[Date Prev][Date Next][Thread Prev][Thread Next][Date Index][Thread Index]

[HTCondor-users] Appending file output for a vanilla job

Hi all,

I'm trying to do something that feels like it should be HTCondor 101, but I am failing to figure it out:

We have a python program running in the vanilla universe that generates looks like

while True:
   s = random_number_from( /dev/urandom )
   result = calculation_that_takes_about_ten_minutes( s )

The jobs are running on our OrangeGrid which consists of transient execute machines that have an average lifetime of 4 hours. We have

output = result.$(cluster).$(process)
stream_output = true

We then accumulate a bunch of results by cat-ing result.$(cluster).$(process) together. This works great while the jobs are running.
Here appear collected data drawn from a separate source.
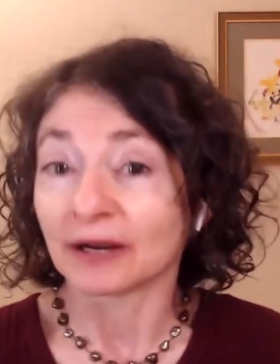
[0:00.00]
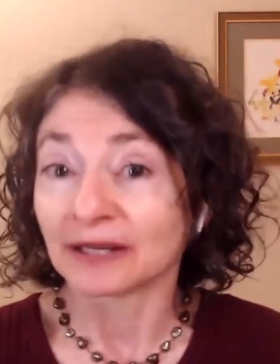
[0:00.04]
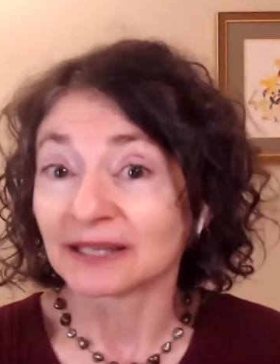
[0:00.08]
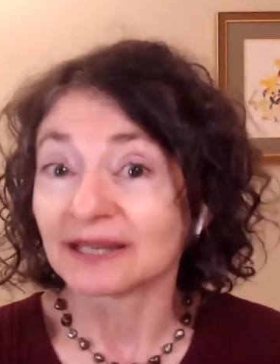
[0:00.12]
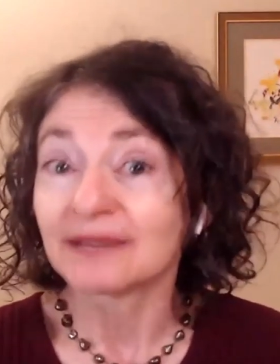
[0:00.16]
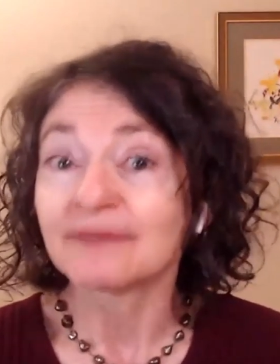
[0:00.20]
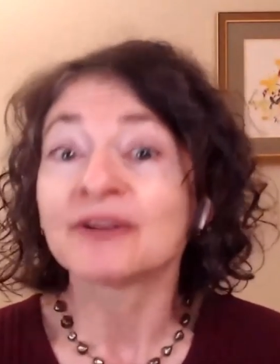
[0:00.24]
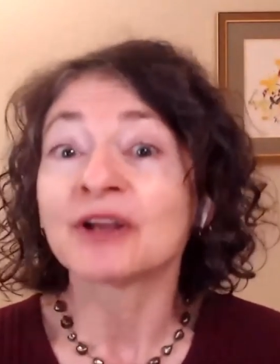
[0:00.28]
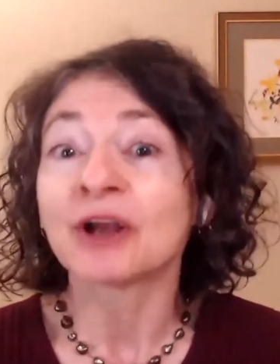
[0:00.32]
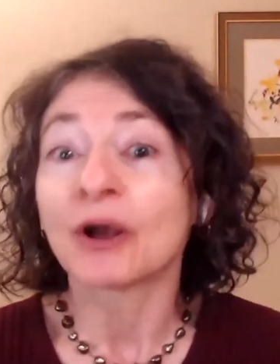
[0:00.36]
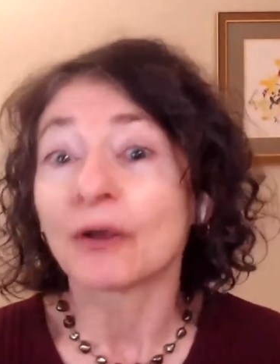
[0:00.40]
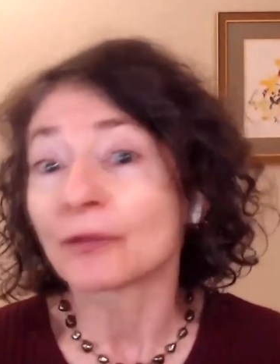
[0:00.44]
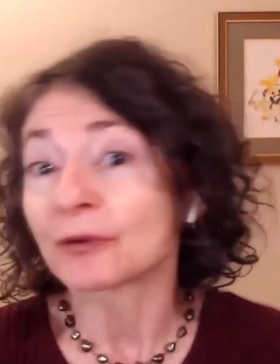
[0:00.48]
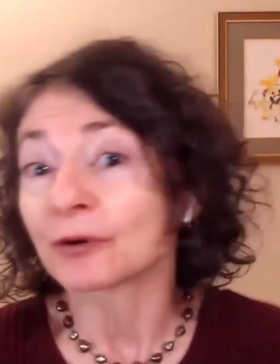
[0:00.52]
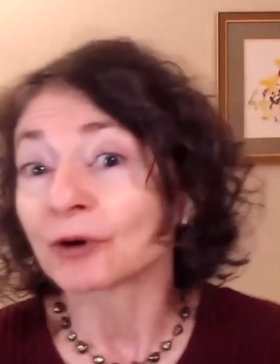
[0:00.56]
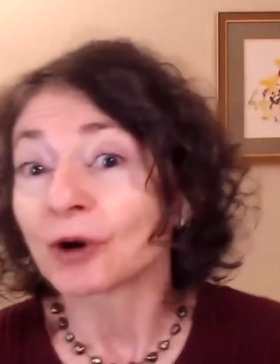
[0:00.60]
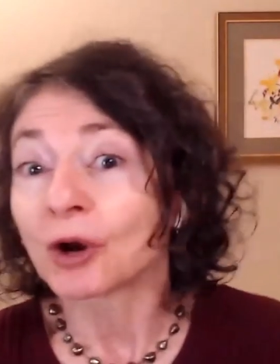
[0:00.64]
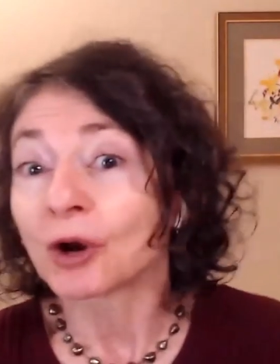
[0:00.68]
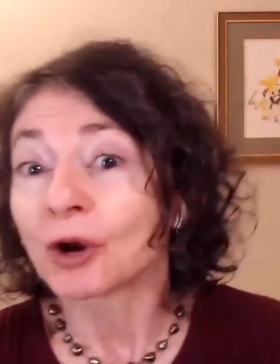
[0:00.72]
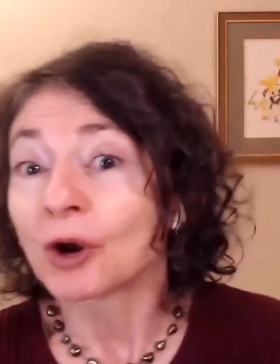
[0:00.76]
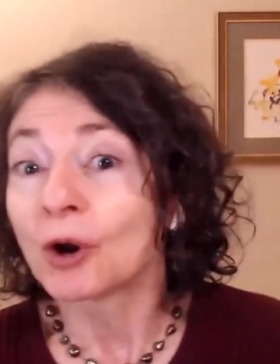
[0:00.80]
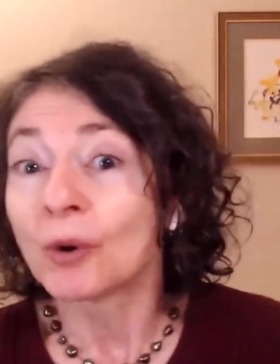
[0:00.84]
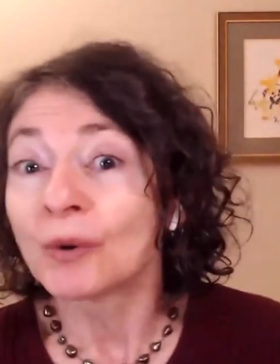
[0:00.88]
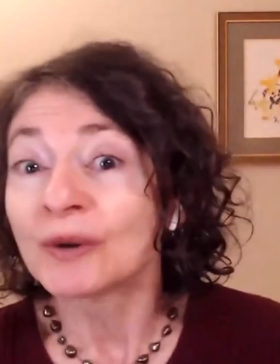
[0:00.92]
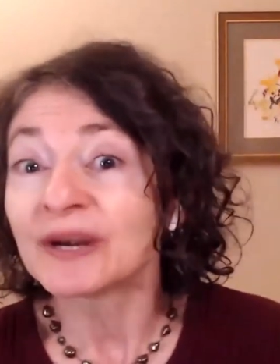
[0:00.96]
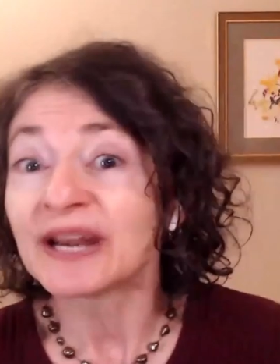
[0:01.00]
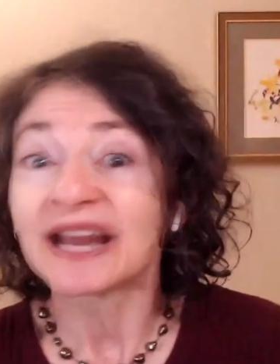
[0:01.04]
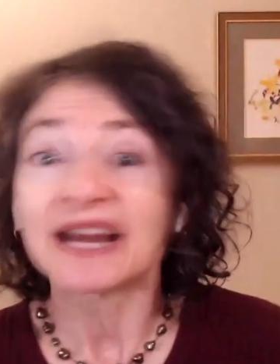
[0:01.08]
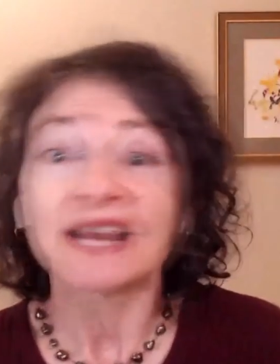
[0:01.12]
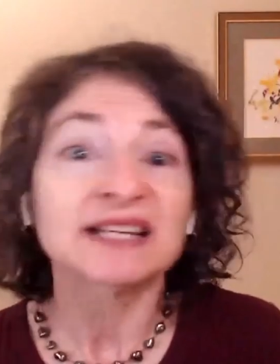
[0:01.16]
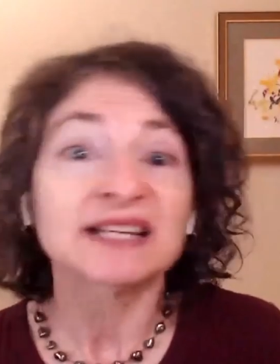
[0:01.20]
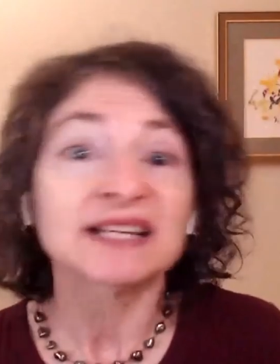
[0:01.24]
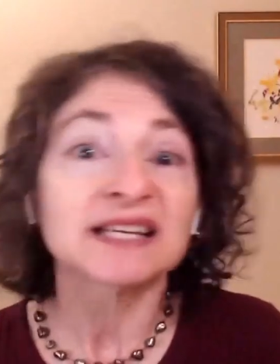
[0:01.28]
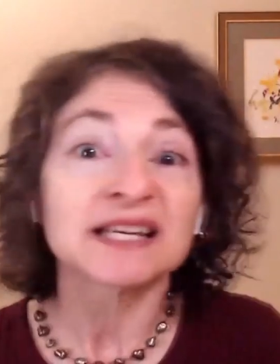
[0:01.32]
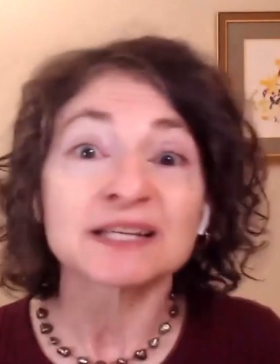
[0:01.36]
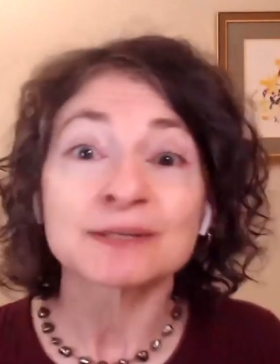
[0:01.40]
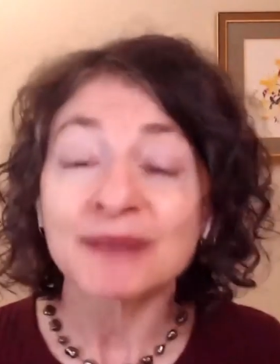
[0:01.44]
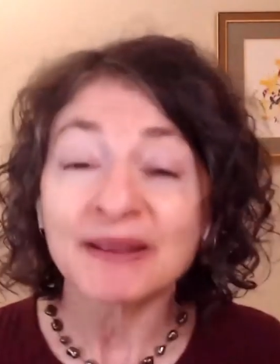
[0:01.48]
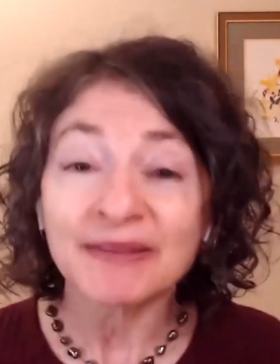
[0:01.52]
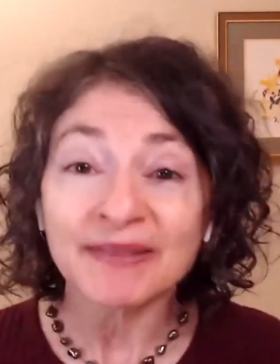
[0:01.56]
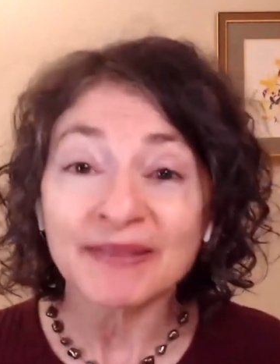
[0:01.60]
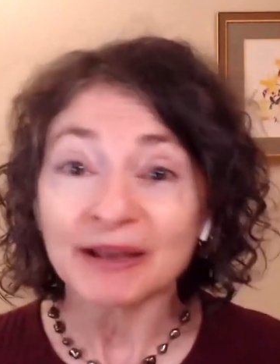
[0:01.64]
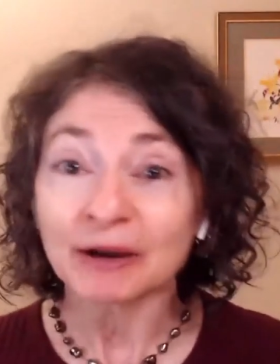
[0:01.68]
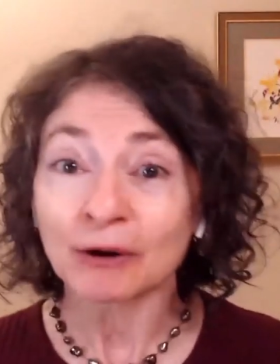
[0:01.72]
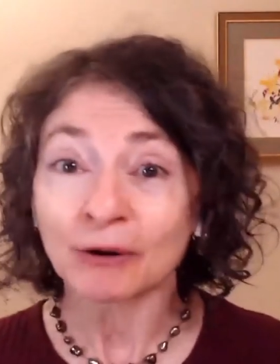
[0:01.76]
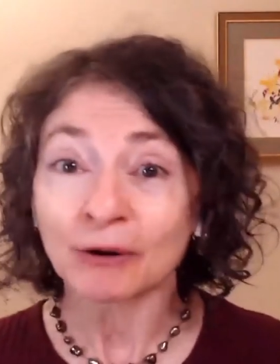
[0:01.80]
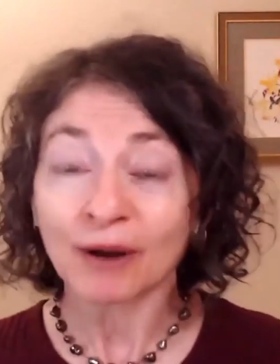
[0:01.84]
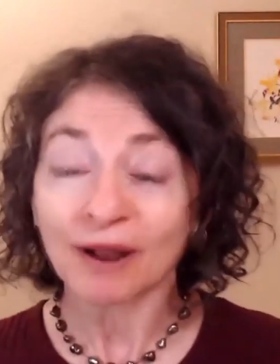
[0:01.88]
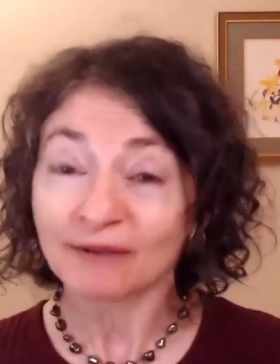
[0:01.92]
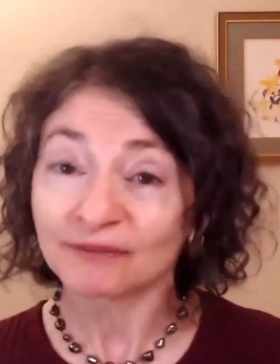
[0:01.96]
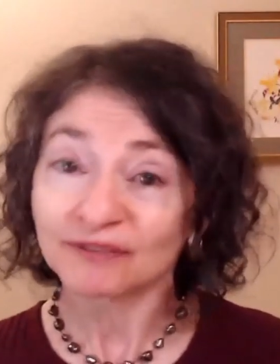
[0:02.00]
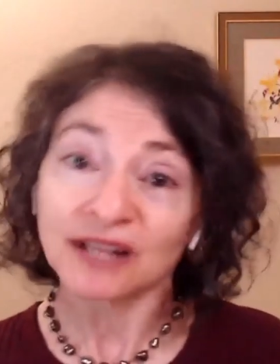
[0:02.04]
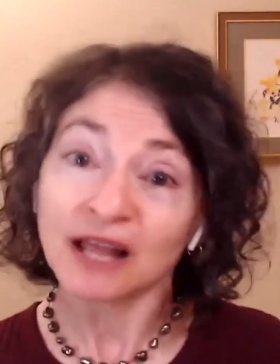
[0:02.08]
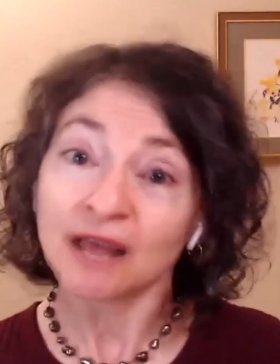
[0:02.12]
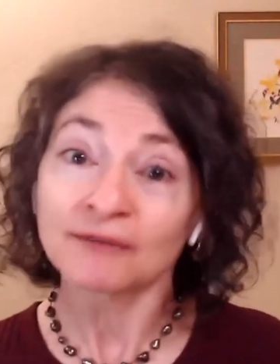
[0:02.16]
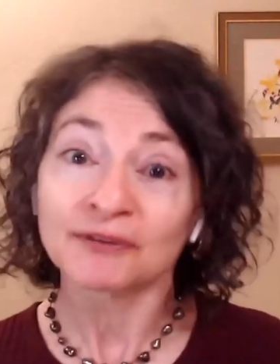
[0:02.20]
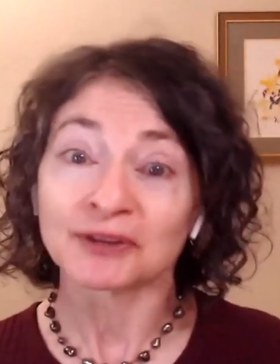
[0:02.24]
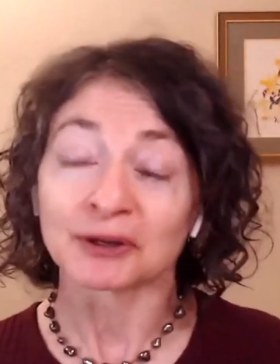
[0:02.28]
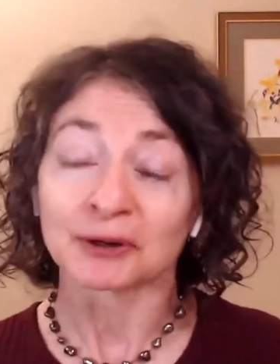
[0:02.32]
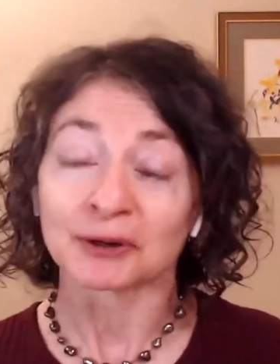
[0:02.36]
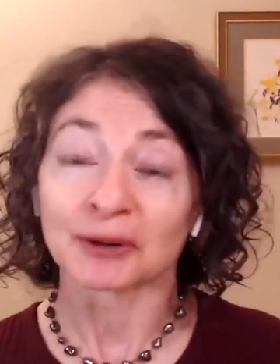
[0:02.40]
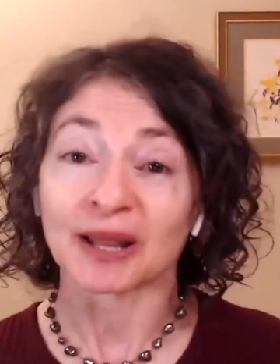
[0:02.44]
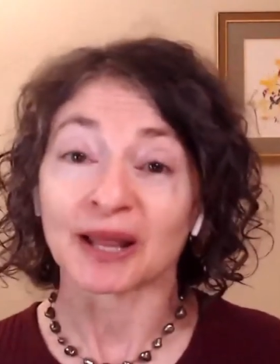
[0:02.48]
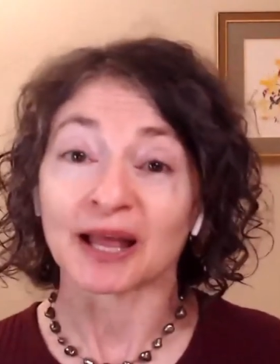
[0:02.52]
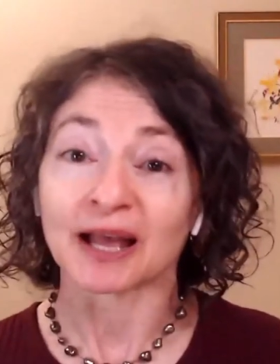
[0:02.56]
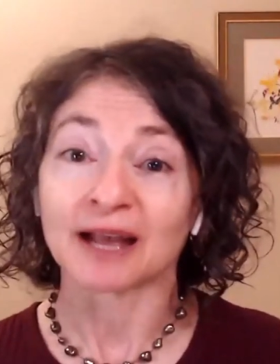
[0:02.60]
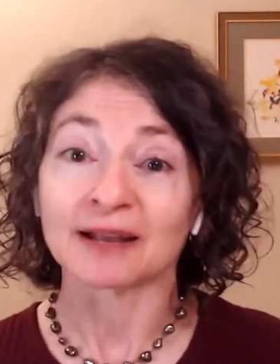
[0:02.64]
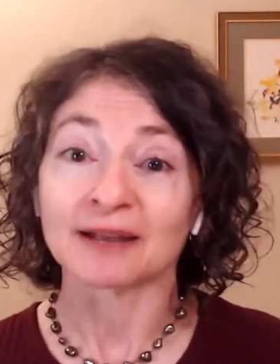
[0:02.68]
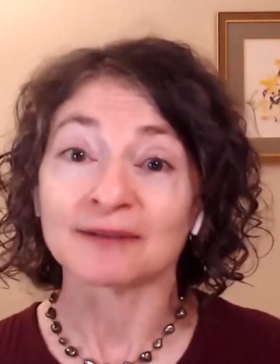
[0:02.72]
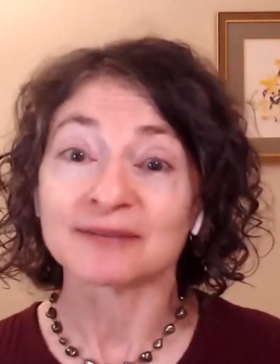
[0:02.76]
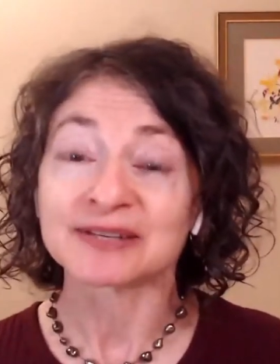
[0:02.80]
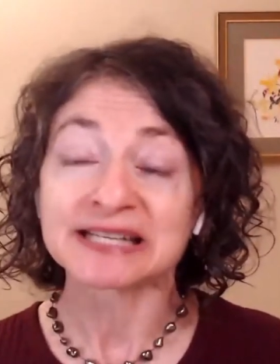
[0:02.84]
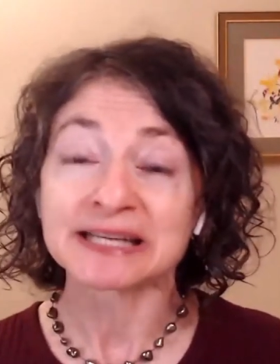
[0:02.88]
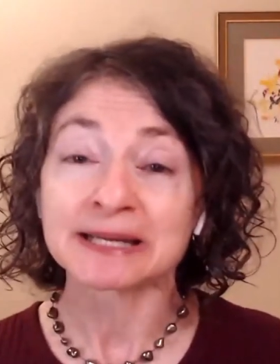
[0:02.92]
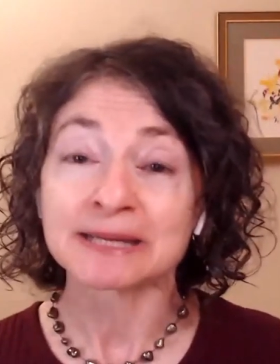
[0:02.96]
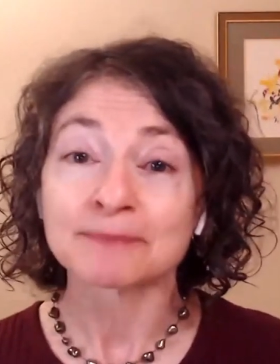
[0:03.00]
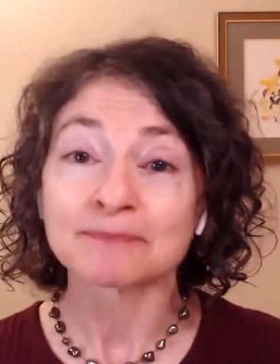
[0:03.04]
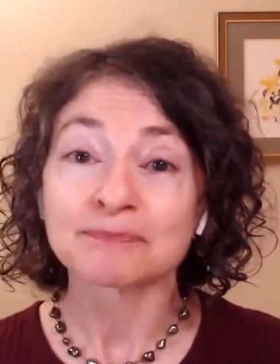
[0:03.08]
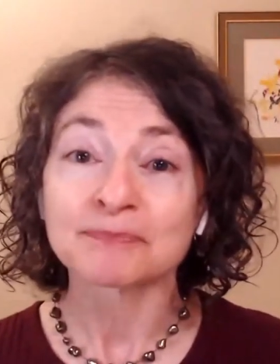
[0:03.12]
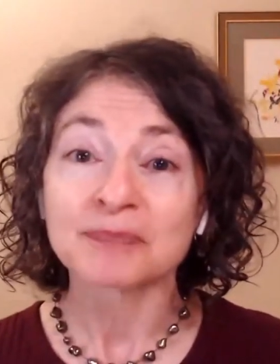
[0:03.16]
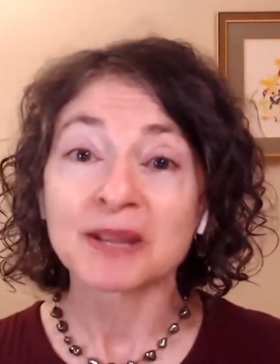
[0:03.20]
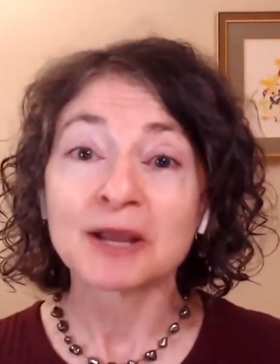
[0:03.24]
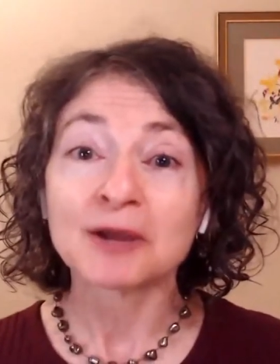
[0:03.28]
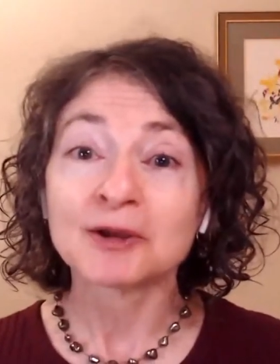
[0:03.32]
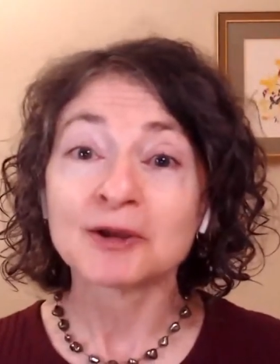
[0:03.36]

living on their own, and it doesn't mean they don't have love in their lives.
The problem is that if a job gets evicted by the execute machine and restarted, then the stdout file gets clobbered when the job starts back up again. We would just like to accumulate results from a bunch of jobs. The result files are simple enough that if the job got evicted while it was writing an ascii line to stdout, we can filter that out.

I cannot figure out how to prevent condor from clobbering stdout when the job is restarted. I also can't figure out how to stream to files that are not stdout or stderr. Writing to a specific file and using append_files won't work, as the code is python and not standard universe. The only solution I can come up with is to:

1. Add transfer_input_file = result.$(cluster).$(process) to my submit file,

2. Submit the job into the held state to get the $(cluster) number,

3. Touch a bunch of result.$(cluster).$(process) files so they exist and are zero bytes.

4. Have my program cat result.$(cluster).$(process) to stdout at startup

5. Write print(result) to stdout and have condor stream stdout.

It feels like there has to be an easier way of doing this. What's the obvious thing that I'm missing?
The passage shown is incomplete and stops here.